- _WORK TASK_
Output every entry below exactly, without its pictures.

*** Opening of DATA UNDER STUDY ***

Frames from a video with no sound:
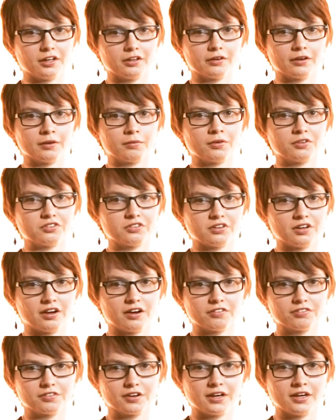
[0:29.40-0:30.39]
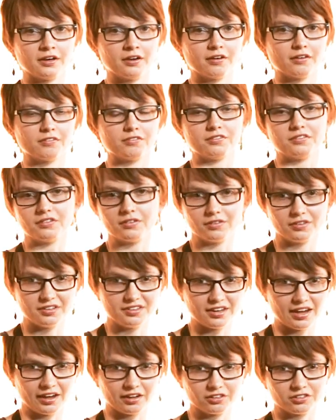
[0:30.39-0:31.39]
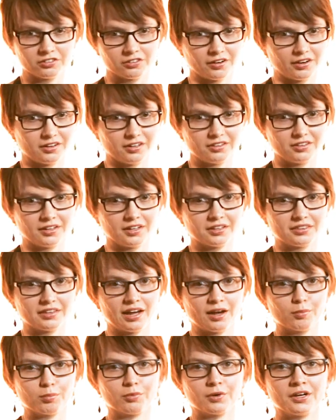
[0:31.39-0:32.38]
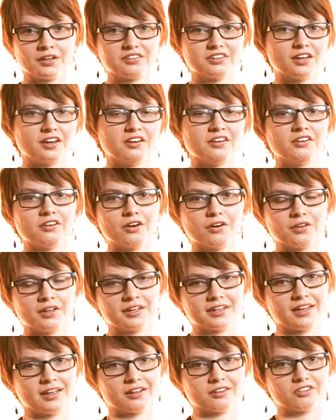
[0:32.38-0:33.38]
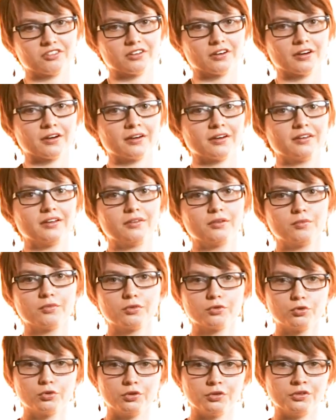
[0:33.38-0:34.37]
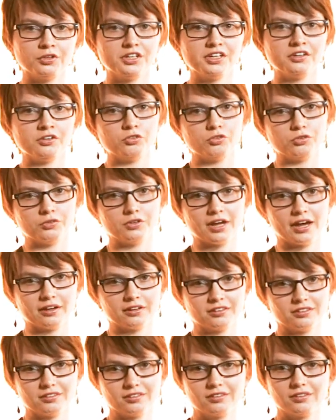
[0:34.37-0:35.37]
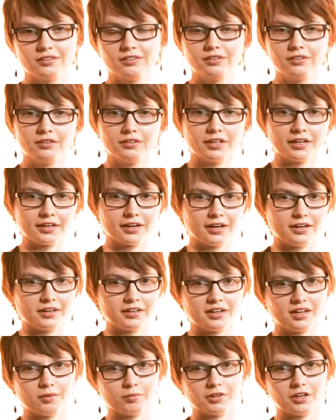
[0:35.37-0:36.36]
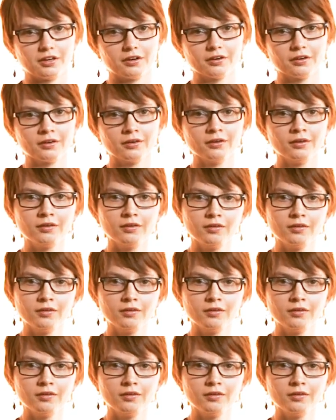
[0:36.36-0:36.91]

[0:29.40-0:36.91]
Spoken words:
That I wasn't afraid of death or anything at that point because I didn't know that cancer could lead to death. That kind of came later.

*** Close of DATA UNDER STUDY ***

- _RESULT OF THIS TASK_
Frames from a video with no sound:
[0:29.40-0:30.39]
[0:30.39-0:31.39]
[0:31.39-0:32.38]
[0:32.38-0:33.38]
[0:33.38-0:34.37]
[0:34.37-0:35.37]
[0:35.37-0:36.36]
[0:36.36-0:36.91]

[0:29.40-0:36.91]
Spoken words:
That I wasn't afraid of death or anything at that point because I didn't know that cancer could lead to death. That kind of came later.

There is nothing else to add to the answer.